§ Task instructions: Could you return all of the entries below exactly, minus the pictures?

--- START ---

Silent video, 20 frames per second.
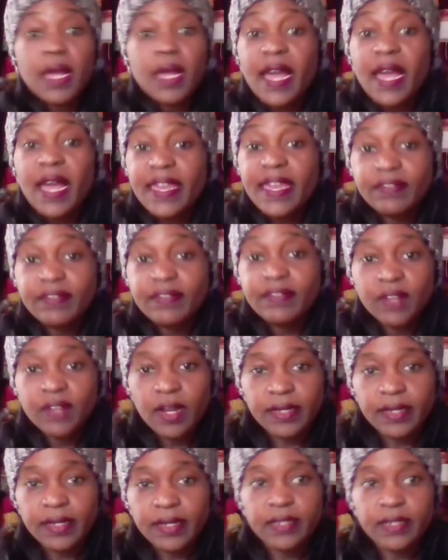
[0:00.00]
I have
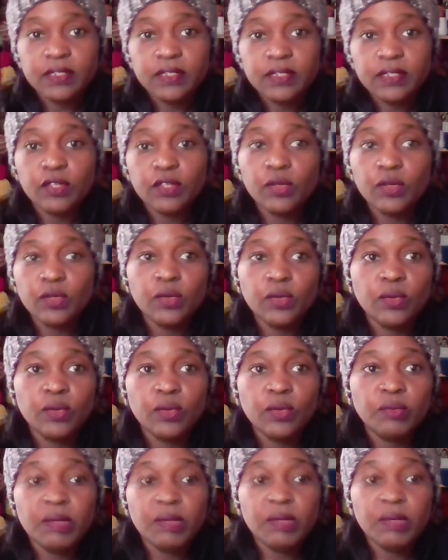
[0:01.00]
gotten into,
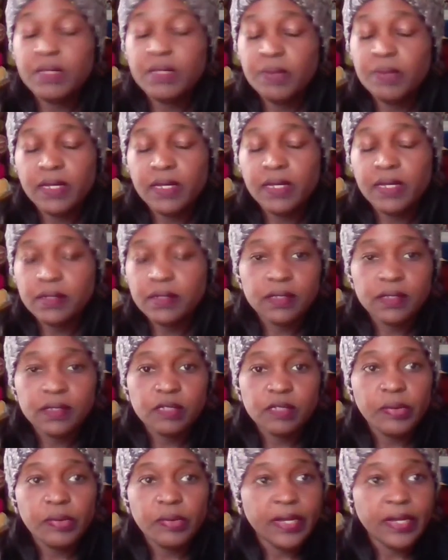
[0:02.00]
maybe it's because it's
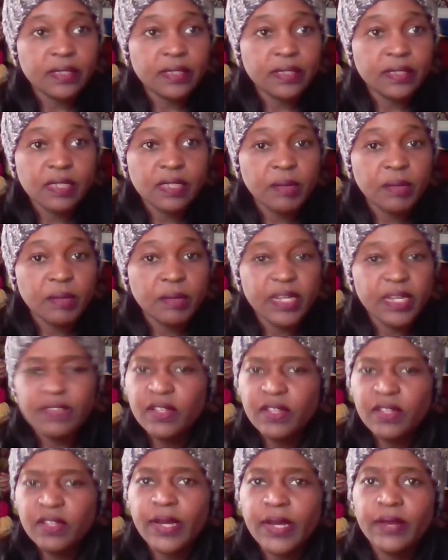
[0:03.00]
spring, summer,
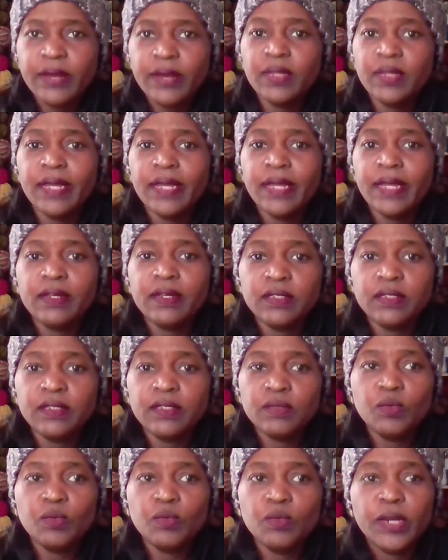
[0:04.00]
even though I don't like
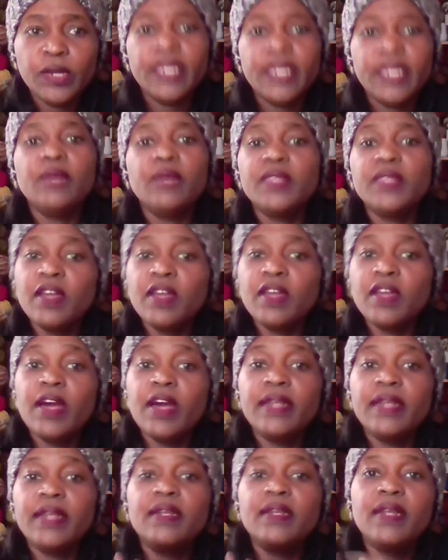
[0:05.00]
working with
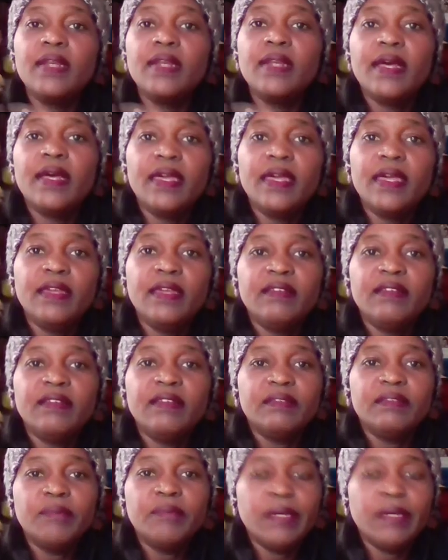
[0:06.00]
cotton,
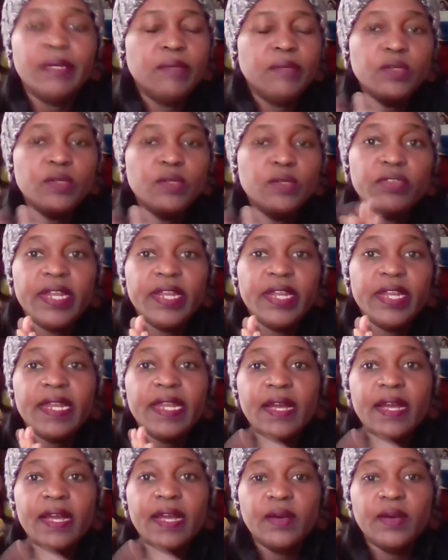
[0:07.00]
my mood right
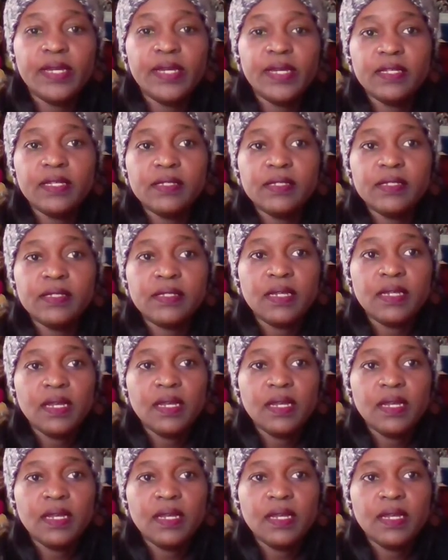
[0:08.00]
now is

--- END ---

§ Result of the task:
Silent video, 20 frames per second.
[0:00.00]
I have
[0:01.00]
gotten into,
[0:02.00]
maybe it's because it's
[0:03.00]
spring, summer,
[0:04.00]
even though I don't like
[0:05.00]
working with
[0:06.00]
cotton,
[0:07.00]
my mood right
[0:08.00]
now is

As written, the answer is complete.